**THE PROBLEM**
The records follow. Copy them exactly, but omit the pictures.

**TASK INPUT**
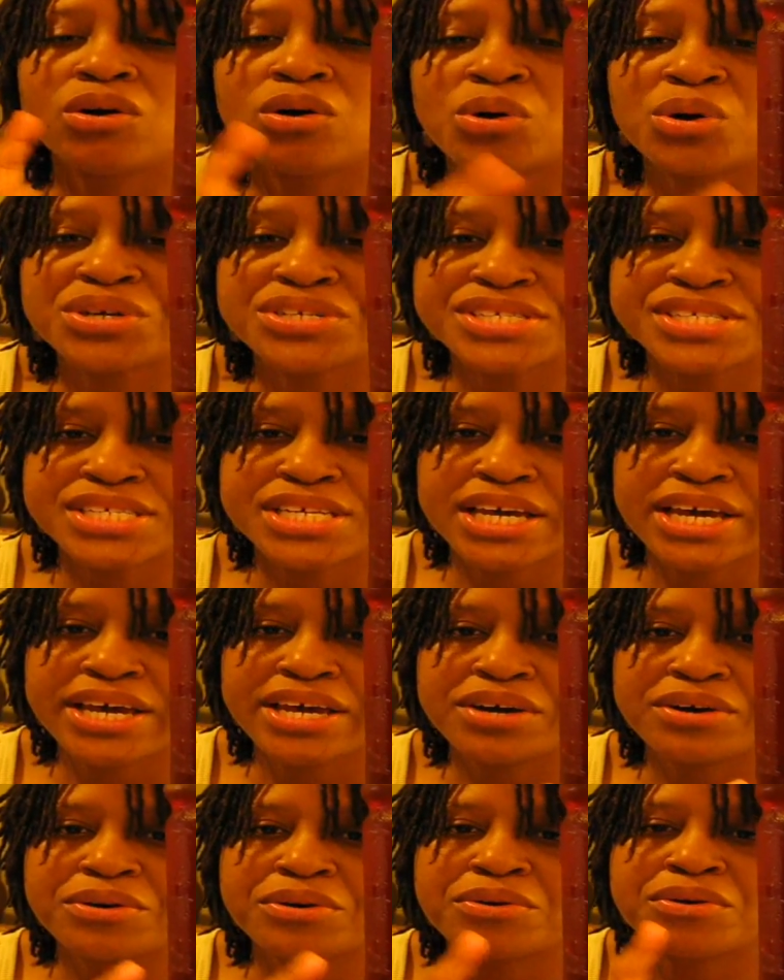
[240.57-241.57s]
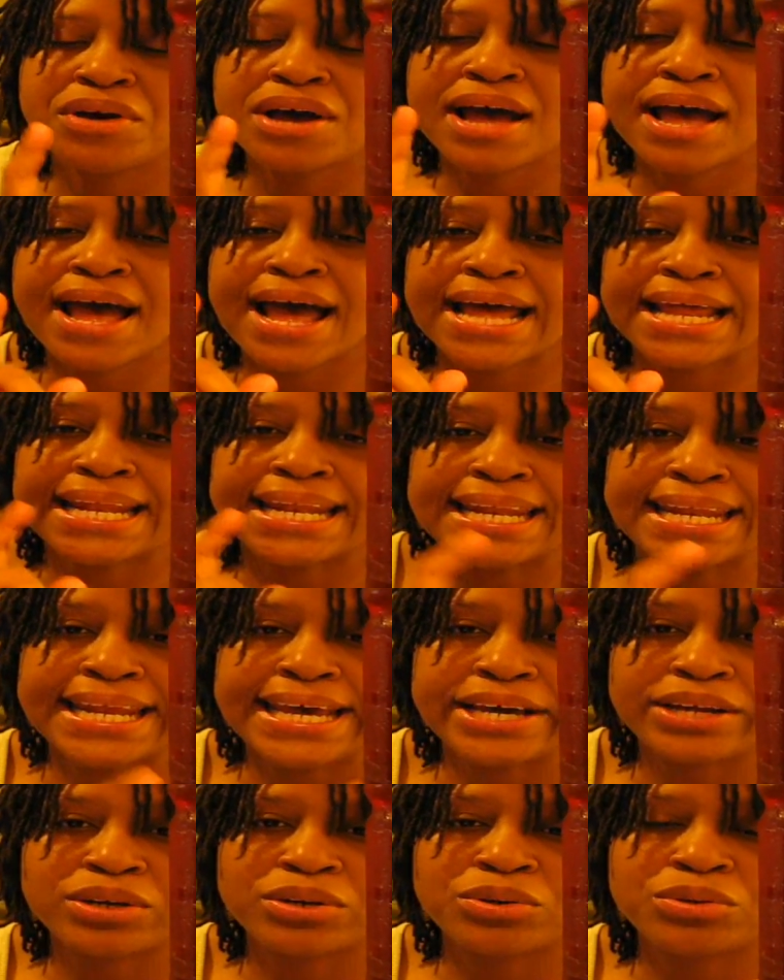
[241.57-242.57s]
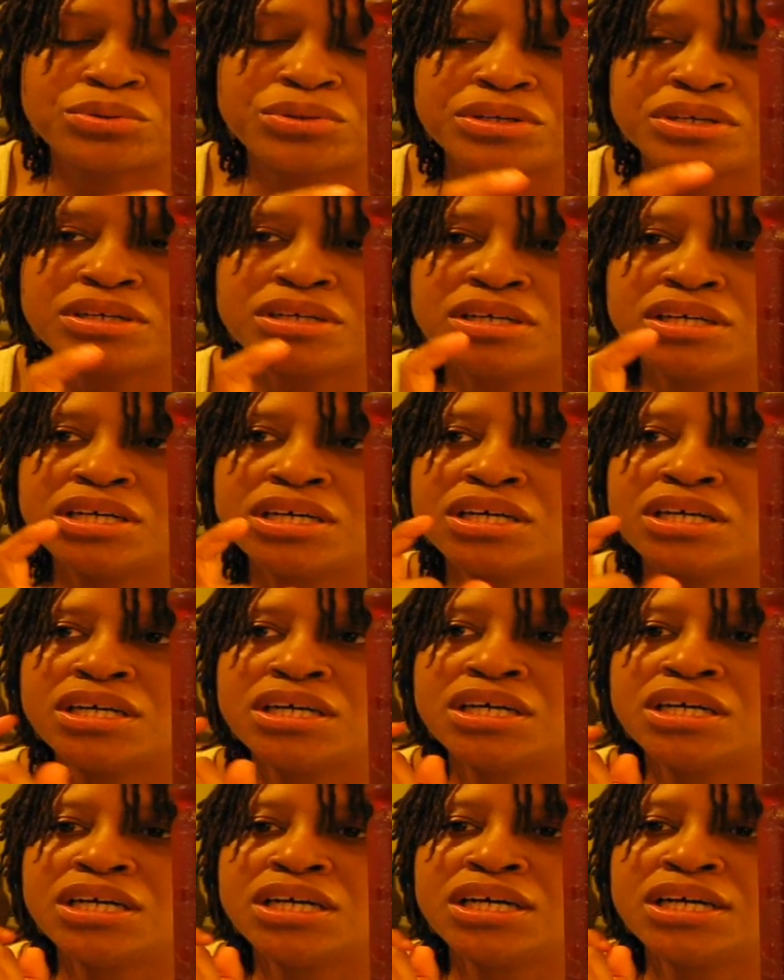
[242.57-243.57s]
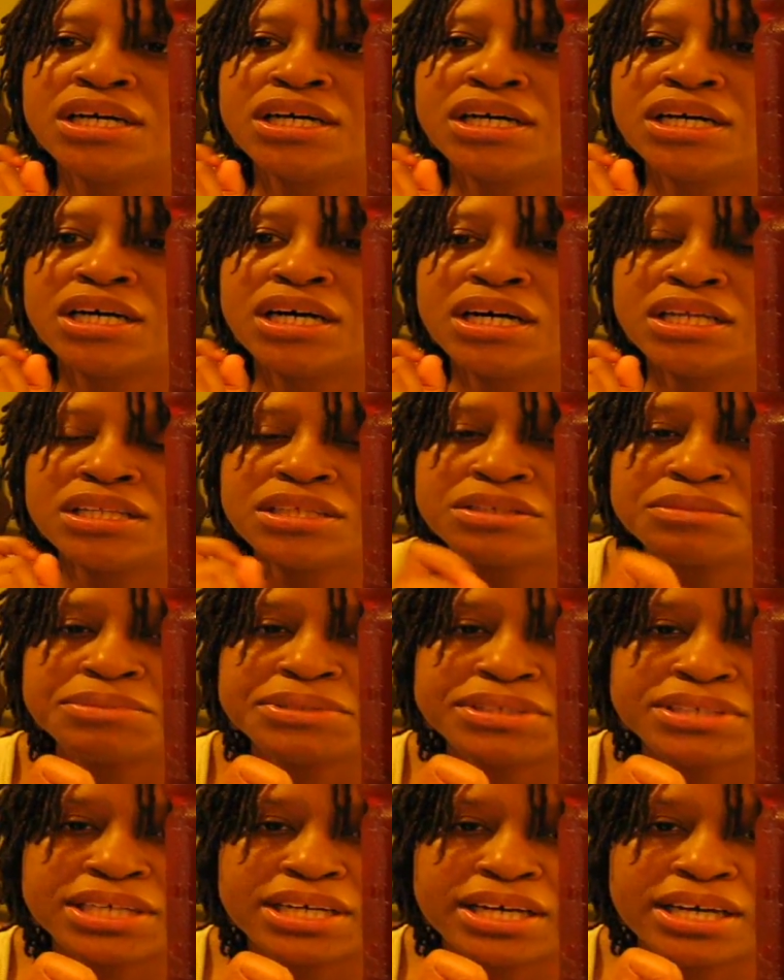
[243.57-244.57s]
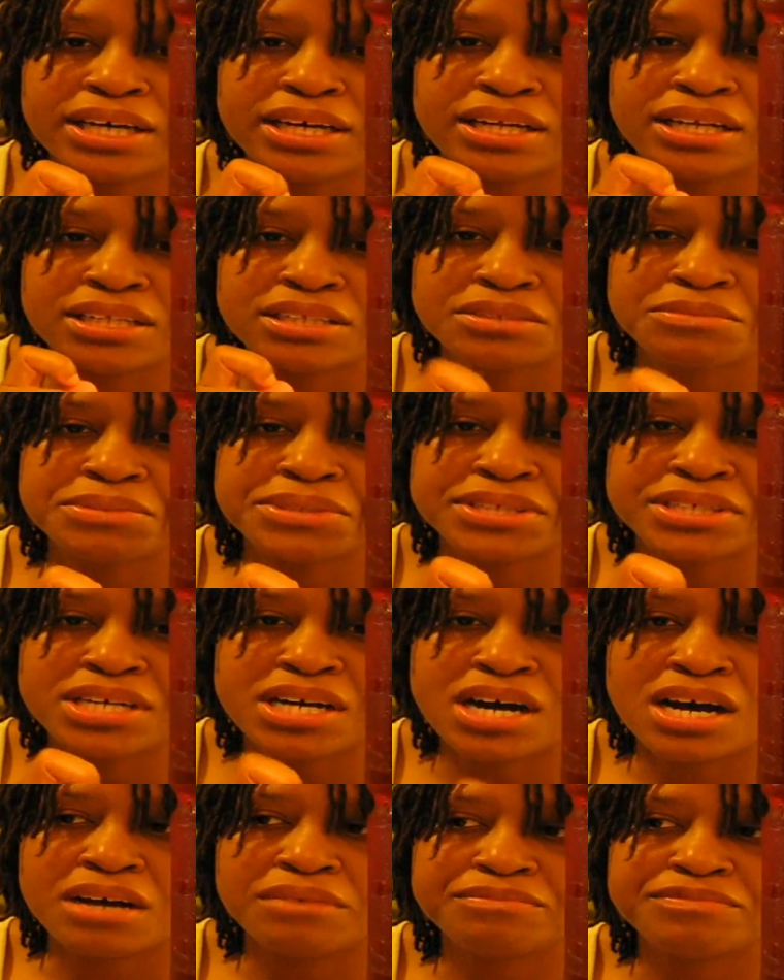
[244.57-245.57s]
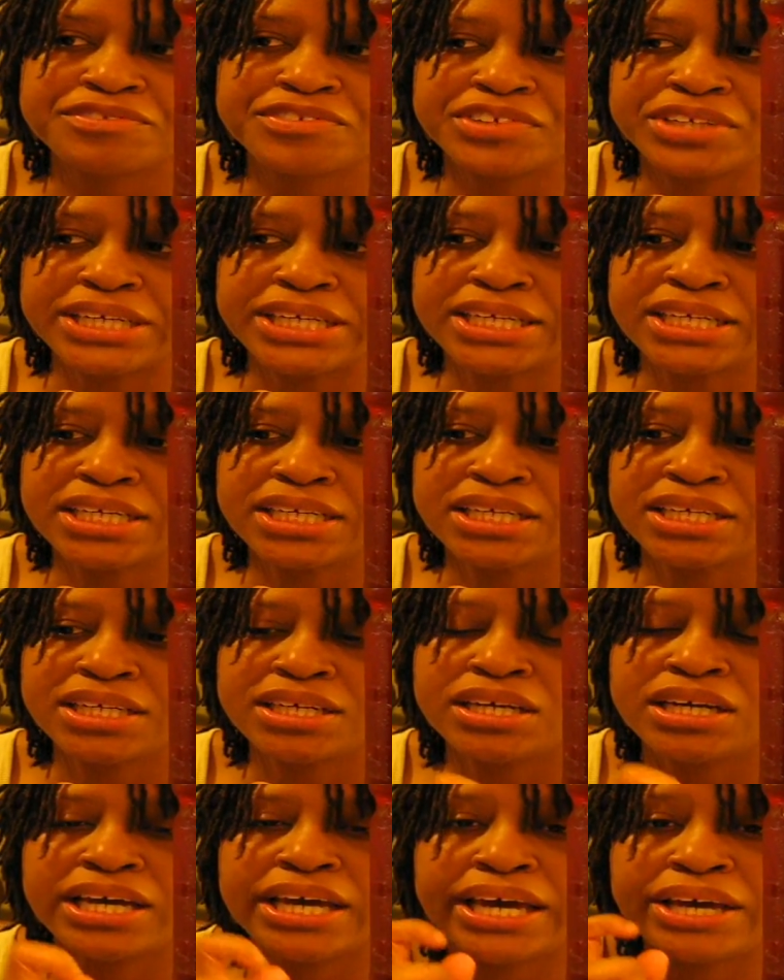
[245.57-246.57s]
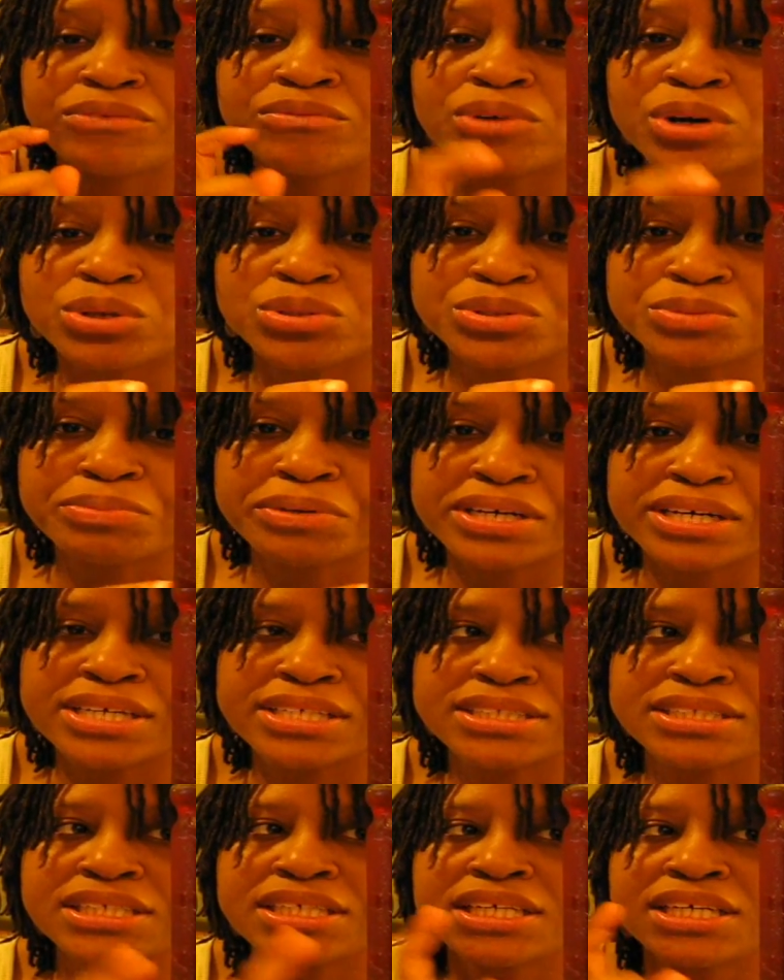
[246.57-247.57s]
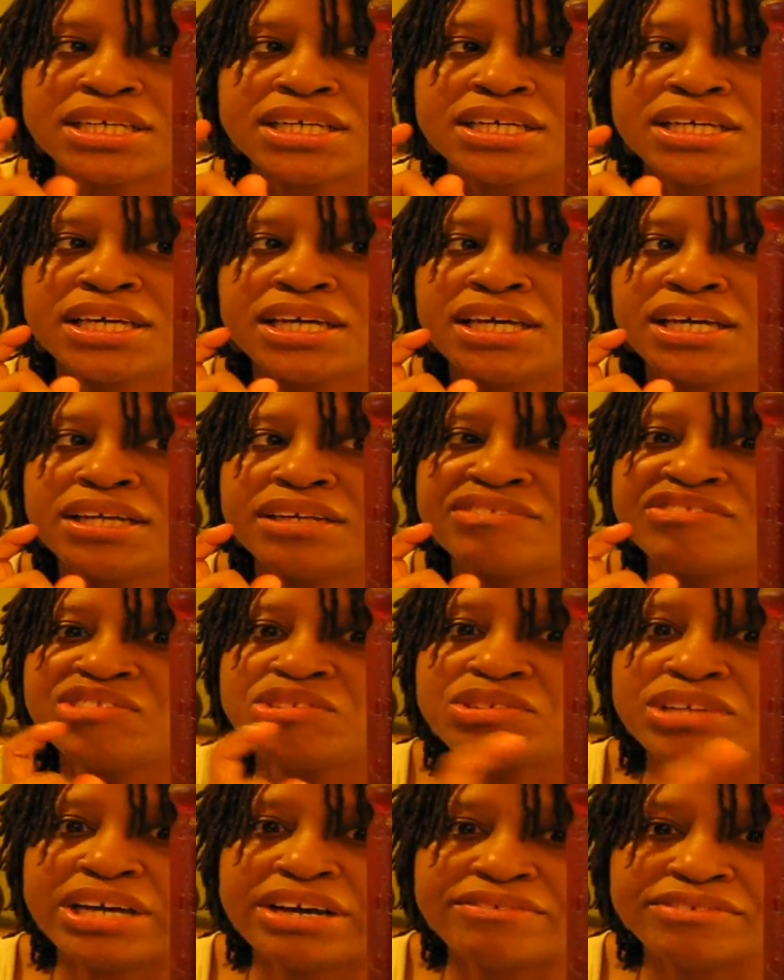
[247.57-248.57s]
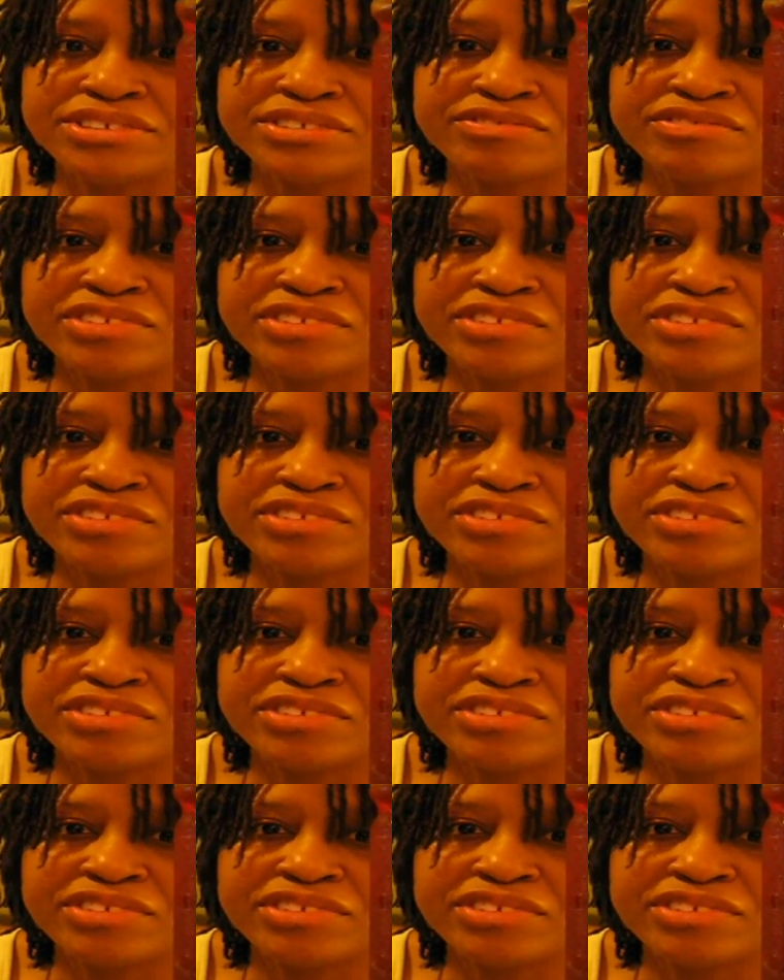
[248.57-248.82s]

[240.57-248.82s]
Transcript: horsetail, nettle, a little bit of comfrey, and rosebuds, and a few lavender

**SOLUTION FOR THIS TASK**
[240.57-241.57s]
[241.57-242.57s]
[242.57-243.57s]
[243.57-244.57s]
[244.57-245.57s]
[245.57-246.57s]
[246.57-247.57s]
[247.57-248.57s]
[248.57-248.82s]

[240.57-248.82s]
Transcript: horsetail, nettle, a little bit of comfrey, and rosebuds, and a few lavender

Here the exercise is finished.